▶ _Input material_:
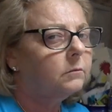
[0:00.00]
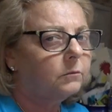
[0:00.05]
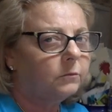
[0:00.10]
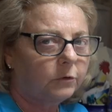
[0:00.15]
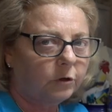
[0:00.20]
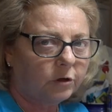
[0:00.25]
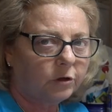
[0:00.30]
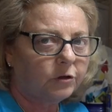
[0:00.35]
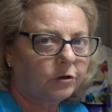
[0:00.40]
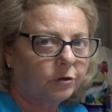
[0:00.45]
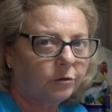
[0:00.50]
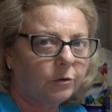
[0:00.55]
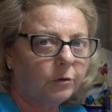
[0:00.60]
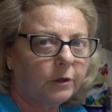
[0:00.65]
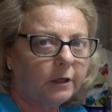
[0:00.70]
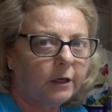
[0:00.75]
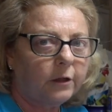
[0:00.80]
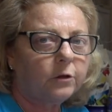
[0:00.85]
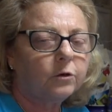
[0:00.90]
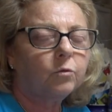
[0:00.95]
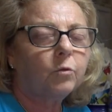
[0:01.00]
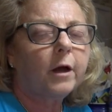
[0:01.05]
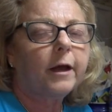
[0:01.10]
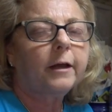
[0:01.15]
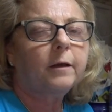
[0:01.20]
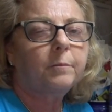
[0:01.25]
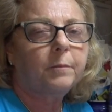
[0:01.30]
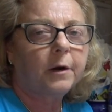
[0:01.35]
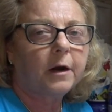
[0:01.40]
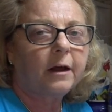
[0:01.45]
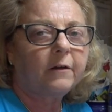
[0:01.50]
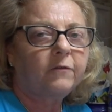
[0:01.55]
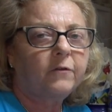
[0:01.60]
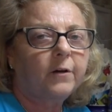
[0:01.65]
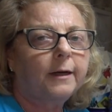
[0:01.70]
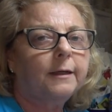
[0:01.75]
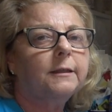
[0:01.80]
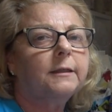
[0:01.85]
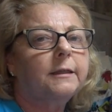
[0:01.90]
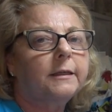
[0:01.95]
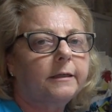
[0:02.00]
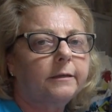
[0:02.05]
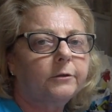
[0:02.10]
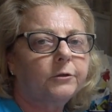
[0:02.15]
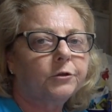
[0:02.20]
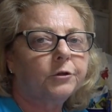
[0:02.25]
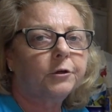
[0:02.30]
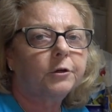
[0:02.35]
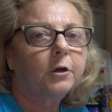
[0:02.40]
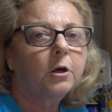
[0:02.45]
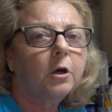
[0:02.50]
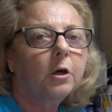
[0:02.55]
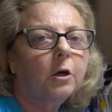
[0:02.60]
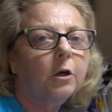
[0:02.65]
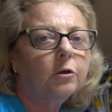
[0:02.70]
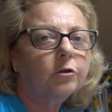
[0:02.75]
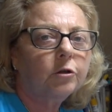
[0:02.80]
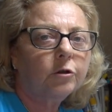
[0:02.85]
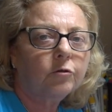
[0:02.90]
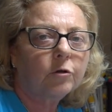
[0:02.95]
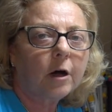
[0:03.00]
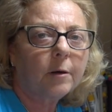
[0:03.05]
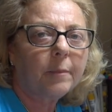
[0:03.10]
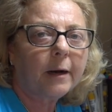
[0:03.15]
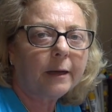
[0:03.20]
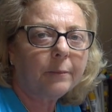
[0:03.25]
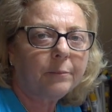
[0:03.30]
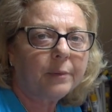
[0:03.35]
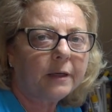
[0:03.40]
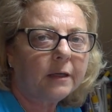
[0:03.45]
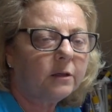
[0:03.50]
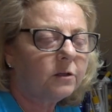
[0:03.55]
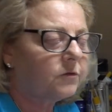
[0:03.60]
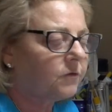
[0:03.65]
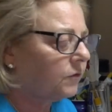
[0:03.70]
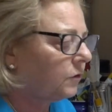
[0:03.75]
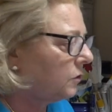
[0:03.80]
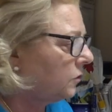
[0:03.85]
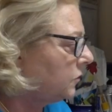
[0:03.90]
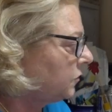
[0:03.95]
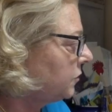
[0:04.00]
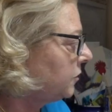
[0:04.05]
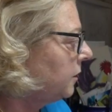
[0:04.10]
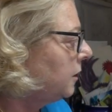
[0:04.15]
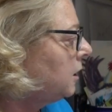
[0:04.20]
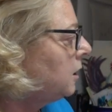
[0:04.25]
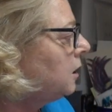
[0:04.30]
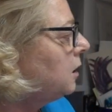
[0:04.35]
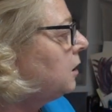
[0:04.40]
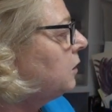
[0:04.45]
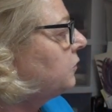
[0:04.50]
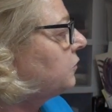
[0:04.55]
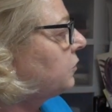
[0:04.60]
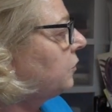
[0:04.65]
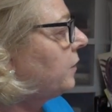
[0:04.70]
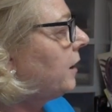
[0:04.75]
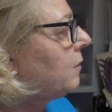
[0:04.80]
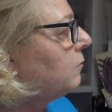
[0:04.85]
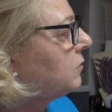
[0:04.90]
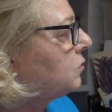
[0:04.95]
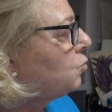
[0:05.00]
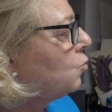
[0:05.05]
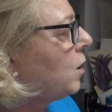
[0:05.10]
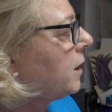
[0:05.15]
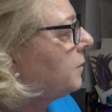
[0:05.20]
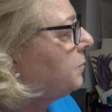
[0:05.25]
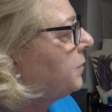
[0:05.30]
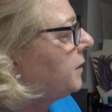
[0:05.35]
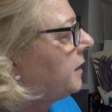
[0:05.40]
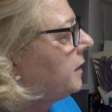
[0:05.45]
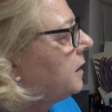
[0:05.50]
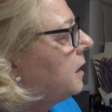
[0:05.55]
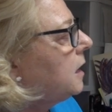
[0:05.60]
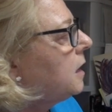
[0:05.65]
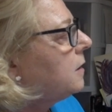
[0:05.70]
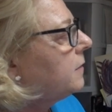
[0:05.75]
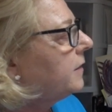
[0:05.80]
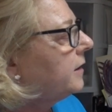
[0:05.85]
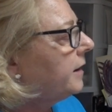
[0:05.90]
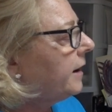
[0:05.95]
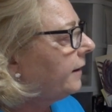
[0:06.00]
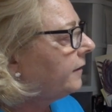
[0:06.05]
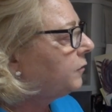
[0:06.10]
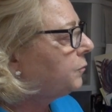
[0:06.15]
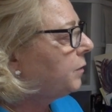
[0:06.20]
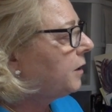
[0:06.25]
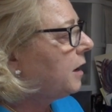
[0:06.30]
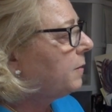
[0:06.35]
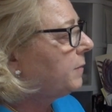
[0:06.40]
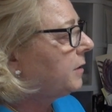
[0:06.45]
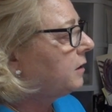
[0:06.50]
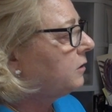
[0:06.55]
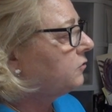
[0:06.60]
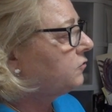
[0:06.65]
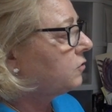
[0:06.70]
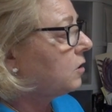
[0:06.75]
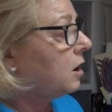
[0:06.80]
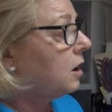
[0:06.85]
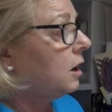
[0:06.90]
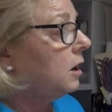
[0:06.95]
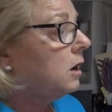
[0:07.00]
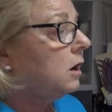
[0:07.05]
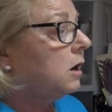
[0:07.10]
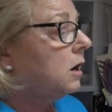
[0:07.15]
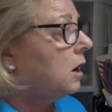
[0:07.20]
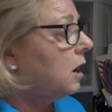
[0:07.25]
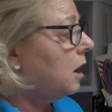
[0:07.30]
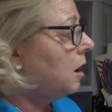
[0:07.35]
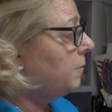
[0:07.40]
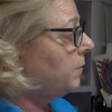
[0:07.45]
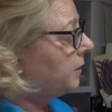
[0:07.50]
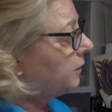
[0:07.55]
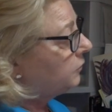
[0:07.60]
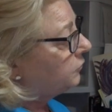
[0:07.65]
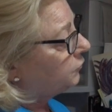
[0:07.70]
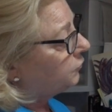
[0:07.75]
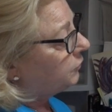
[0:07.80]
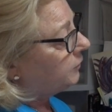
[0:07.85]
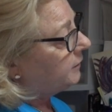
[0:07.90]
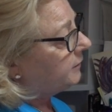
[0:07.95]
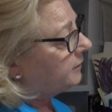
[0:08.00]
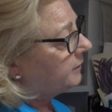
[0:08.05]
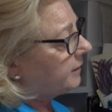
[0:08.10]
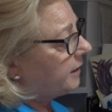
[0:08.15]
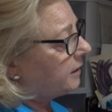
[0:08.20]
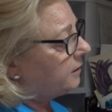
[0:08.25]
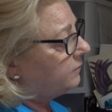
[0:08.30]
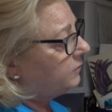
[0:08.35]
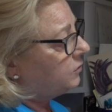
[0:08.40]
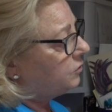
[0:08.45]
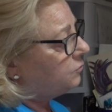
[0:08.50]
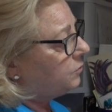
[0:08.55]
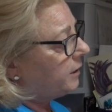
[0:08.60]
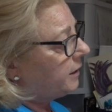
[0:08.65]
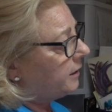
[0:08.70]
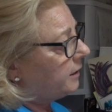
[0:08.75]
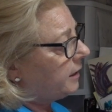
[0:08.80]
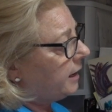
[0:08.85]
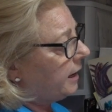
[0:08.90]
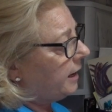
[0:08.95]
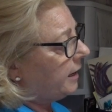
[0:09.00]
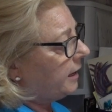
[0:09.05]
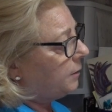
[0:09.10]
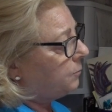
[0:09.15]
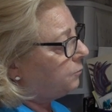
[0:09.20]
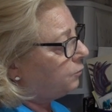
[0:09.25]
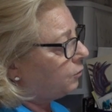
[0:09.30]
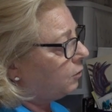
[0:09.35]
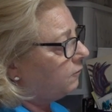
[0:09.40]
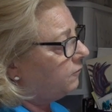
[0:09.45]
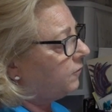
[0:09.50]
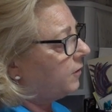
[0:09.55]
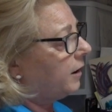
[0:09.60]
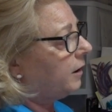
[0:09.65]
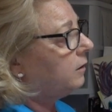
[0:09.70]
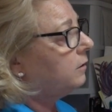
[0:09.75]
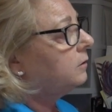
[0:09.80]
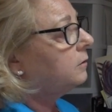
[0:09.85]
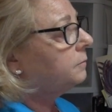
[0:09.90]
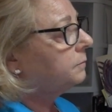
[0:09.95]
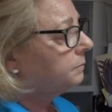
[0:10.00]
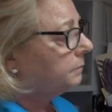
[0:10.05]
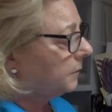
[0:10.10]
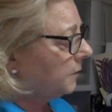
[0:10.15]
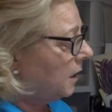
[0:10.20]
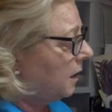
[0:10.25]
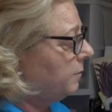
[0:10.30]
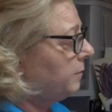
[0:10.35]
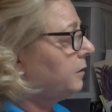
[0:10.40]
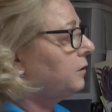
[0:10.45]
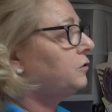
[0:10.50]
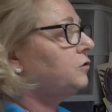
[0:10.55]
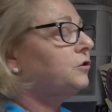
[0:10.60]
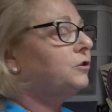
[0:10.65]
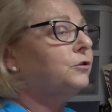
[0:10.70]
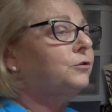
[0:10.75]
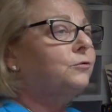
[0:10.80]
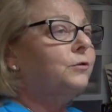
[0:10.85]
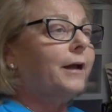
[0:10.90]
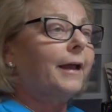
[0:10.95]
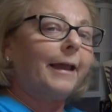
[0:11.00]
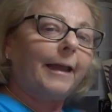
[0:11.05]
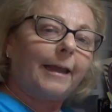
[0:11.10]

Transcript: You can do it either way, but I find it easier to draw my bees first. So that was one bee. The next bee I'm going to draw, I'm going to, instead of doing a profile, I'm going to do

▶ _What you will do_: Restate all of the data word for word and include no pictures.

▶ _Answer section_:
[0:00.00]
[0:00.05]
[0:00.10]
[0:00.15]
[0:00.20]
[0:00.25]
[0:00.30]
[0:00.35]
[0:00.40]
[0:00.45]
[0:00.50]
[0:00.55]
[0:00.60]
[0:00.65]
[0:00.70]
[0:00.75]
[0:00.80]
[0:00.85]
[0:00.90]
[0:00.95]
[0:01.00]
[0:01.05]
[0:01.10]
[0:01.15]
[0:01.20]
[0:01.25]
[0:01.30]
[0:01.35]
[0:01.40]
[0:01.45]
[0:01.50]
[0:01.55]
[0:01.60]
[0:01.65]
[0:01.70]
[0:01.75]
[0:01.80]
[0:01.85]
[0:01.90]
[0:01.95]
[0:02.00]
[0:02.05]
[0:02.10]
[0:02.15]
[0:02.20]
[0:02.25]
[0:02.30]
[0:02.35]
[0:02.40]
[0:02.45]
[0:02.50]
[0:02.55]
[0:02.60]
[0:02.65]
[0:02.70]
[0:02.75]
[0:02.80]
[0:02.85]
[0:02.90]
[0:02.95]
[0:03.00]
[0:03.05]
[0:03.10]
[0:03.15]
[0:03.20]
[0:03.25]
[0:03.30]
[0:03.35]
[0:03.40]
[0:03.45]
[0:03.50]
[0:03.55]
[0:03.60]
[0:03.65]
[0:03.70]
[0:03.75]
[0:03.80]
[0:03.85]
[0:03.90]
[0:03.95]
[0:04.00]
[0:04.05]
[0:04.10]
[0:04.15]
[0:04.20]
[0:04.25]
[0:04.30]
[0:04.35]
[0:04.40]
[0:04.45]
[0:04.50]
[0:04.55]
[0:04.60]
[0:04.65]
[0:04.70]
[0:04.75]
[0:04.80]
[0:04.85]
[0:04.90]
[0:04.95]
[0:05.00]
[0:05.05]
[0:05.10]
[0:05.15]
[0:05.20]
[0:05.25]
[0:05.30]
[0:05.35]
[0:05.40]
[0:05.45]
[0:05.50]
[0:05.55]
[0:05.60]
[0:05.65]
[0:05.70]
[0:05.75]
[0:05.80]
[0:05.85]
[0:05.90]
[0:05.95]
[0:06.00]
[0:06.05]
[0:06.10]
[0:06.15]
[0:06.20]
[0:06.25]
[0:06.30]
[0:06.35]
[0:06.40]
[0:06.45]
[0:06.50]
[0:06.55]
[0:06.60]
[0:06.65]
[0:06.70]
[0:06.75]
[0:06.80]
[0:06.85]
[0:06.90]
[0:06.95]
[0:07.00]
[0:07.05]
[0:07.10]
[0:07.15]
[0:07.20]
[0:07.25]
[0:07.30]
[0:07.35]
[0:07.40]
[0:07.45]
[0:07.50]
[0:07.55]
[0:07.60]
[0:07.65]
[0:07.70]
[0:07.75]
[0:07.80]
[0:07.85]
[0:07.90]
[0:07.95]
[0:08.00]
[0:08.05]
[0:08.10]
[0:08.15]
[0:08.20]
[0:08.25]
[0:08.30]
[0:08.35]
[0:08.40]
[0:08.45]
[0:08.50]
[0:08.55]
[0:08.60]
[0:08.65]
[0:08.70]
[0:08.75]
[0:08.80]
[0:08.85]
[0:08.90]
[0:08.95]
[0:09.00]
[0:09.05]
[0:09.10]
[0:09.15]
[0:09.20]
[0:09.25]
[0:09.30]
[0:09.35]
[0:09.40]
[0:09.45]
[0:09.50]
[0:09.55]
[0:09.60]
[0:09.65]
[0:09.70]
[0:09.75]
[0:09.80]
[0:09.85]
[0:09.90]
[0:09.95]
[0:10.00]
[0:10.05]
[0:10.10]
[0:10.15]
[0:10.20]
[0:10.25]
[0:10.30]
[0:10.35]
[0:10.40]
[0:10.45]
[0:10.50]
[0:10.55]
[0:10.60]
[0:10.65]
[0:10.70]
[0:10.75]
[0:10.80]
[0:10.85]
[0:10.90]
[0:10.95]
[0:11.00]
[0:11.05]
[0:11.10]

Transcript: You can do it either way, but I find it easier to draw my bees first. So that was one bee. The next bee I'm going to draw, I'm going to, instead of doing a profile, I'm going to do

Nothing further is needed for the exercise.